|
MARTA
DI BENEDETTO
Giovanni Cavazzon
Insegnante
di educazione artistica fino al 1987, Giovanni Cavazzon è in
realtà uno scenografo, diplomatosi a Parma nel 1960. Attivo da
oltre trent’anni in campo artistico, compie le prime
sperimentazioni pittoriche nell’àmbito della scenografia
manuale costruendo pannelli e fondali di teatro.
E’
l’ambientazione del personaggio sulla scena che gli fornisce un
primo spunto per lo studio della rappresentazione pittorica della
figura. Presi in posa diretta, i suoi primi modelli erano dei
bagnanti sulle spiagge di Bibione, delle persone qualunque colte
nella quotidianità del loro vissuto. Nasce così l’attività di
ritrattista su commissione, svolta ancora oggi per personaggi, più
o meno noti, del mondo del teatro e della politica.
Al di là
dell’importanza sociale dell’individuo, l’artista va a
cogliere la personalità del soggetto rappresentato, andando oltre
al semplice dato fotografico, per dar vita ad una galleria di
immagini psicologicamente caratterizzate. Basti pensare al
ritratto di Alessandra Guerra in cui una figura dall’aria
stranamente seria e pensosa sembra suggerirci la presenza di una
persona nella sua interezza di donna, ben più evocativa della
solita immagine di propaganda politica.
Opere d’arte
quindi, che si vogliono studi di persona e non dei semplici
ritratti mercenari.
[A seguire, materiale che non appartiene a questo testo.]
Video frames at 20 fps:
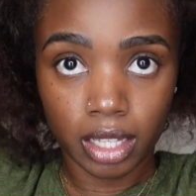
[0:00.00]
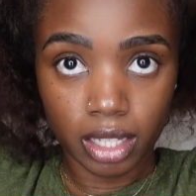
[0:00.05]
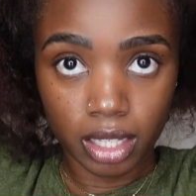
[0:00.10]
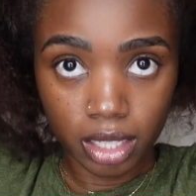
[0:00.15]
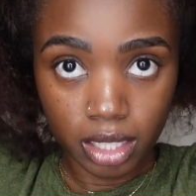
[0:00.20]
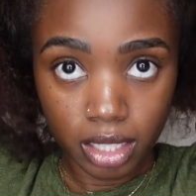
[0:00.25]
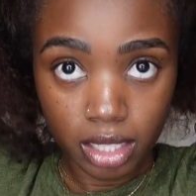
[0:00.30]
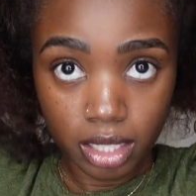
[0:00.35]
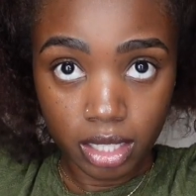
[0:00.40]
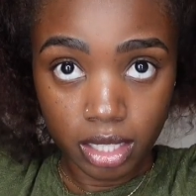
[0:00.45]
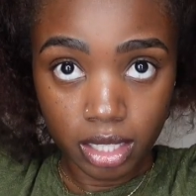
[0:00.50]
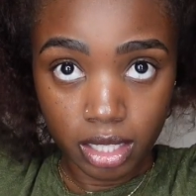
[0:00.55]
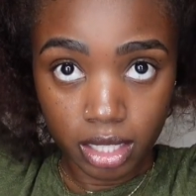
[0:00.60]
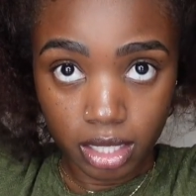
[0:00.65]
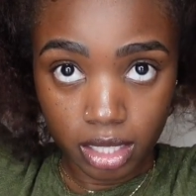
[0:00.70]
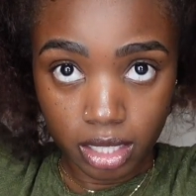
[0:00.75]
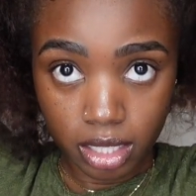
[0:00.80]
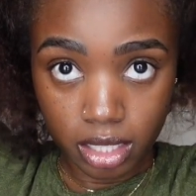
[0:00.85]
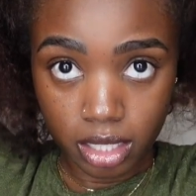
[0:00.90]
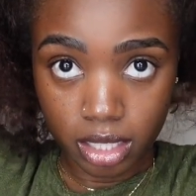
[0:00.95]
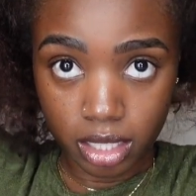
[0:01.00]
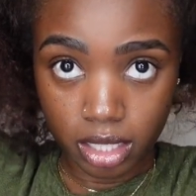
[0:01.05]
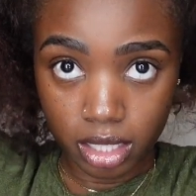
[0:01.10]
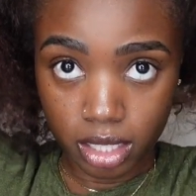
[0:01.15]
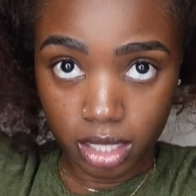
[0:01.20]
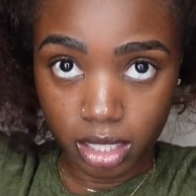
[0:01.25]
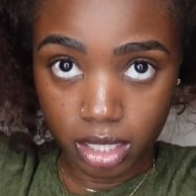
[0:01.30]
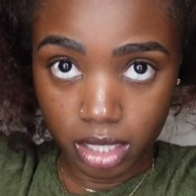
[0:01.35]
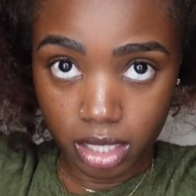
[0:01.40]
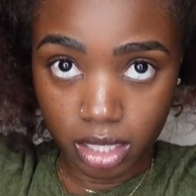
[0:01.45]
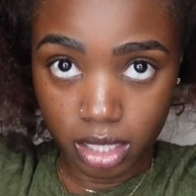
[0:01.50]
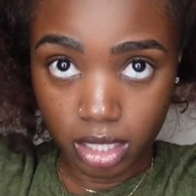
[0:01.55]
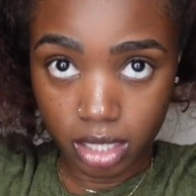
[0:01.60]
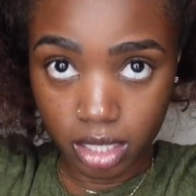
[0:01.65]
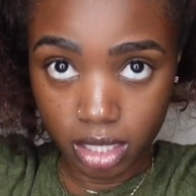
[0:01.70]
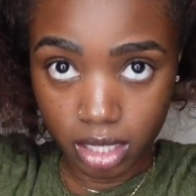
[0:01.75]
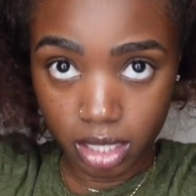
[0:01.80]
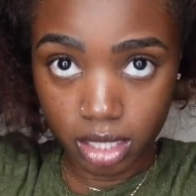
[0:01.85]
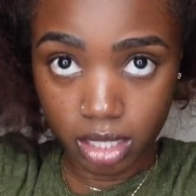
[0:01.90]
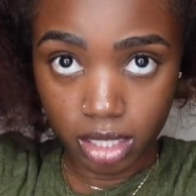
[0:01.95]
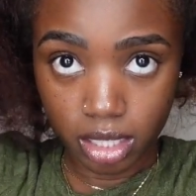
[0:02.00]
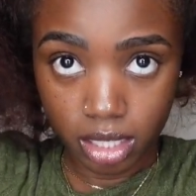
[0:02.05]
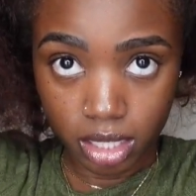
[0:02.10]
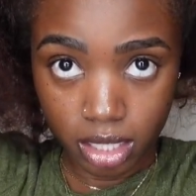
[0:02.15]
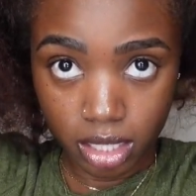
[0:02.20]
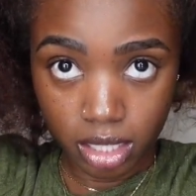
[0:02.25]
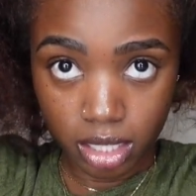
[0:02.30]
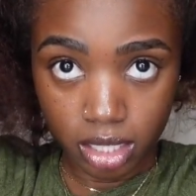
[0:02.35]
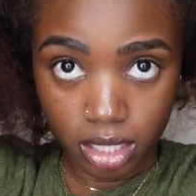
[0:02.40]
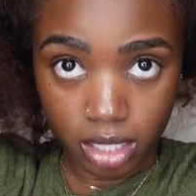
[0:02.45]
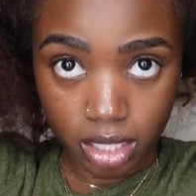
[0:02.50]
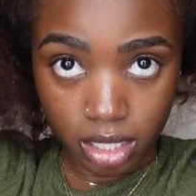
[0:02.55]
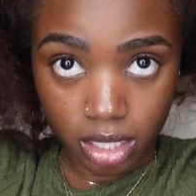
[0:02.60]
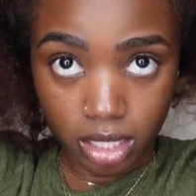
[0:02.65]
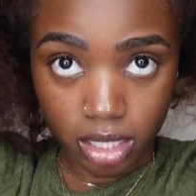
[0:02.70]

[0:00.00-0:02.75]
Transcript: (silence)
Del resto Giovanni Cavazzon possiede una
propria personalità artistica ben consolidata se guardiamo ai
suoi cicli pittorici. Le sueVeneri,
ad esempio, nascono da una riflessione consapevole sulla figura
classica della Venus, dea, ma non solo tale, in un gioco continuo
di rimandi eruditi e constatazioni personali. Dalla statua
marmorea alla figura in carne ed ossa della modella, Venere
diventa infatti la donna nella sua essenza, la madre della
femminilità, il simbolo stesso di ciò che il sesso femminile
rappresenta: la vita.
Questo superamento concettuale della
figura classica della dea prelude, in certo qual modo,
all’ambientazione moderna del mito, al suo inserimento nello
spazio abitativo moderno.
La bellezza prende vita, così, all’interno di scatole lignee
per imballaggi con, alla base, polistirolo non
assemblato.
Allusione ai trasferimenti delle opere d’arte
da un museo all’altro, ma anche gioco sottile di ironia su una
figura mitica, ricca di rimandi eruditi. Nascono da qui i continui
omaggi ai capolavori del passato, quali la Bagnante
di
Ingres o il nudo di Manet del suo Déjeuneur
sur l’herbe.
Rimandi
poco convenzionali se guardiamo alla Colazione
sull’erba di
Giovanni Cavazzon, dove il déjeuneur
di
Manet si riduce ad una mela ritagliata nel compensato ed affondata
in uno strato di polistirolo. Non diversamente dalla Venere
al bagno in
cui una donna dall’aria disinvolta fuma tranquillamente una
sigaretta...
Pittore in bilico tra memoria e modernità, come
sono in bilico le sue opere tra il genere pittorico puro e
semplice e l’installazione. Molte opere hanno in effetti uno
spessore concreto, dato dalla presenza del polistirolo o del
compensato ritagliato, inseriti nella cornice di casse da
imballaggio aperte. Basti pensare al Paride
e Afrodite,
ad esempio, simile al successivo Apollo
e Dafne,
dove le figure maschili sono poste al limitare del quadro, quasi a
caratterizzare con la loro diversa consistenza materiale,
l’estraneità effettiva dell’uomo al mondo femminile.
Dal
ritratto su commissione alle opere più personali, Cavazzon non
cessa quindi di affermare la possibilità della pittura di
prendere possesso del soggetto rappresentato, abitandolo
dall’interno e trasformandolo nella raffigurazione concreta di
una immagine solo pensata, creata dalla fantasia del pittore.